In June 1892 D'Annunzio wrote a dedication (Alla divina Eleonora Duse) on a sample of his Roman Elegies. From the book the desire for an encounter with the author is born in Eleonora. And in the encounter he abandons himself to the grasp of those clear eyes, he is surprised to forget all his bitter wisdom of life and to enjoy the flattery they express.
The fundamental moment both in life and in the artistic career of Eleonora Duse was the definitive meeting in Venice, in 1894, with Gabriele D'Annunzio, then just over thirty years old. The tempestuous sentimental and artistic bond that was established between the actress and the young poet lasted about ten years, and contributed decisively to the fame of D'Annunzio. Eleonora Duse, already famous and acclaimed in Europe and overseas, brought on the scene the dramas D'Annunzio (The dream of a spring morning, La Gioconda, Francesca da Rimini, The dead city, The daughter of Iorio), often financing herself the productions and assuring them the success and the attention of the critics also outside Italy. Nonetheless, in 1896 D'Annunzio preferred Sarah Bernhardt for the first French performance of La ville morte.

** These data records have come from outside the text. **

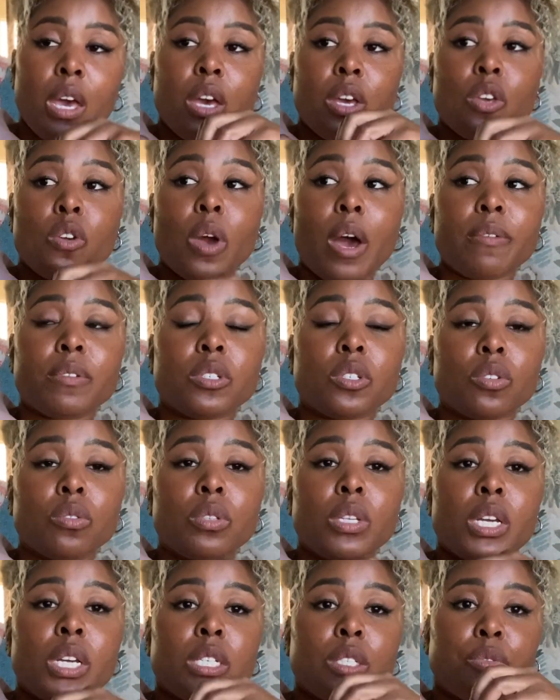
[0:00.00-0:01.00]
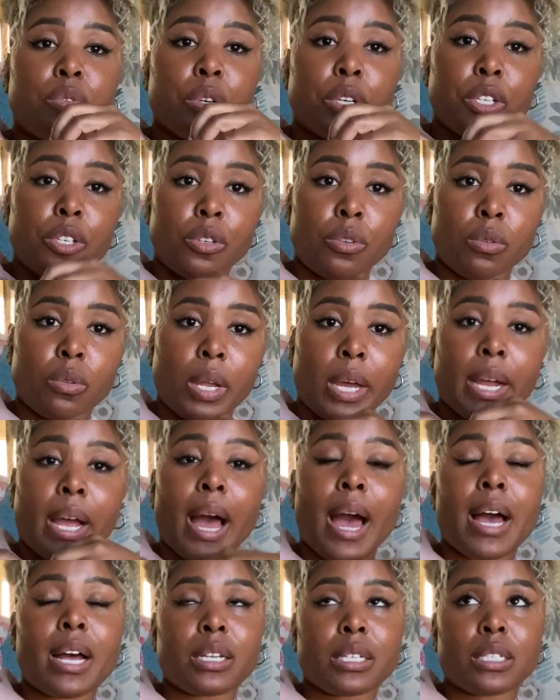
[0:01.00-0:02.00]
you have to do things for you like
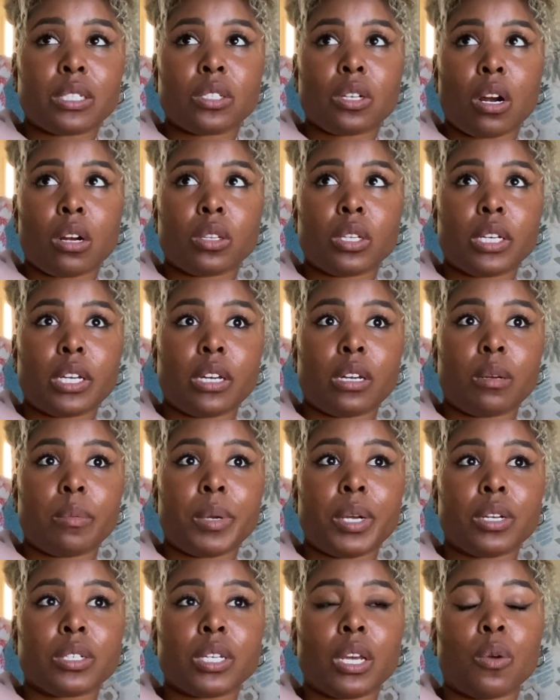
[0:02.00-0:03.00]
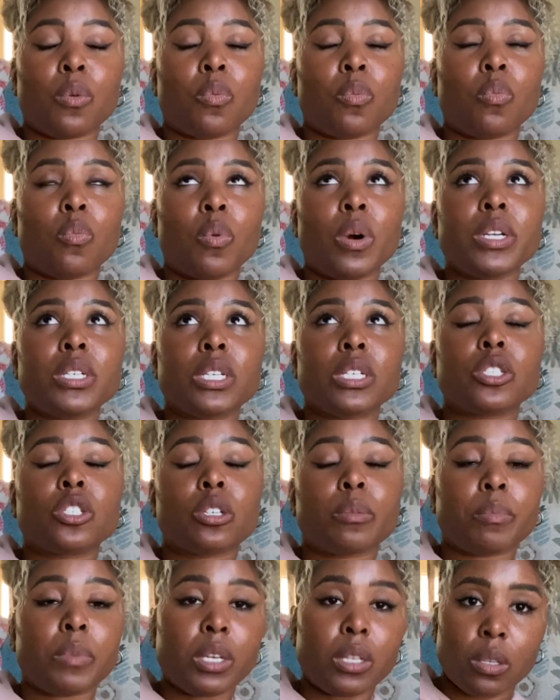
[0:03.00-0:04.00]
i had to start looking in the mirror and say what does
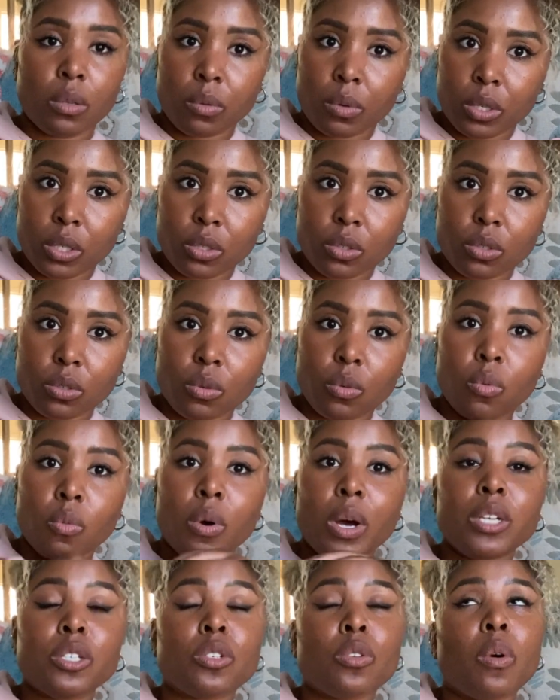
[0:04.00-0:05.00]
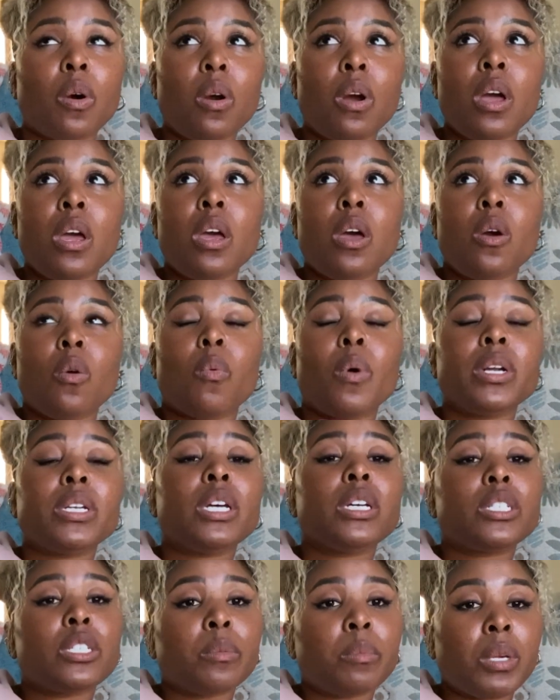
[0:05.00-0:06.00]
jamila want to do what do what
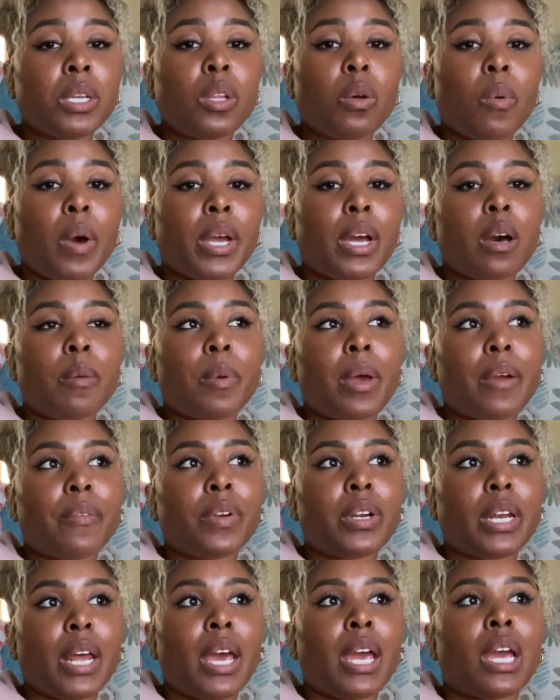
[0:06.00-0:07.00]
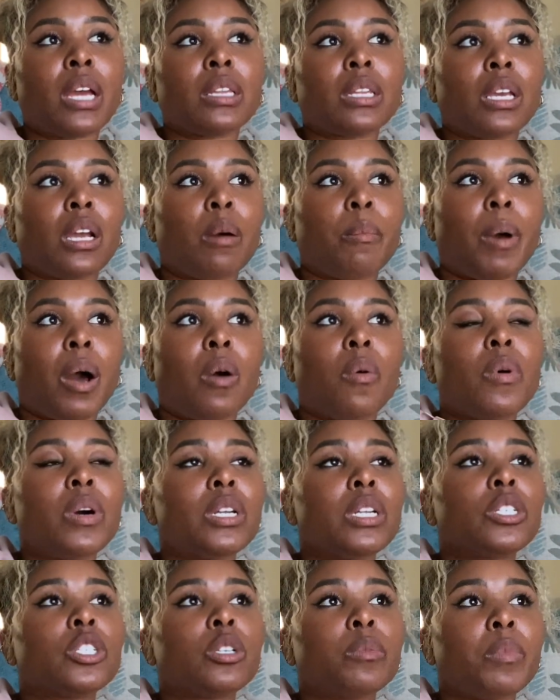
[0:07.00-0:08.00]
does jamila wake up every day and think about what
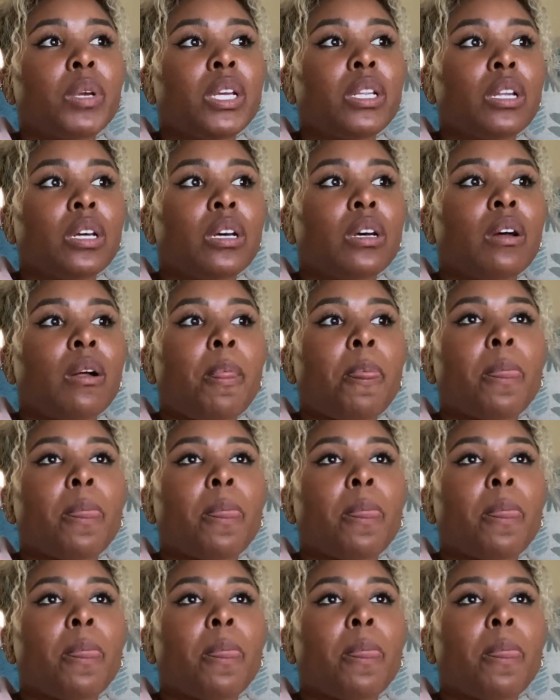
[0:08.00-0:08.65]
does jamila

Periods of closeness and collaboration between the two artists alternated with crises and breakdowns; D'Annunzio rarely followed the actress on his tours, but in 1898 he rented the fourteenth-century villa of the Capponcina in Florence in the Settignano area, north-east of Florence, to approach the Porziuncola, the home of Eleonora. In 1900, D'Annunzio published the novel Il fuoco, inspired by his relationship with Eleonora Duse, arousing lively criticism from the admirers of the actress. After their separation, Gabriele lived the rest of her life (she survived fourteen years), melting into the memory of the actress. In fact, at the news of the actress's death, now old, she seems to have murmured "She died that I did not deserve".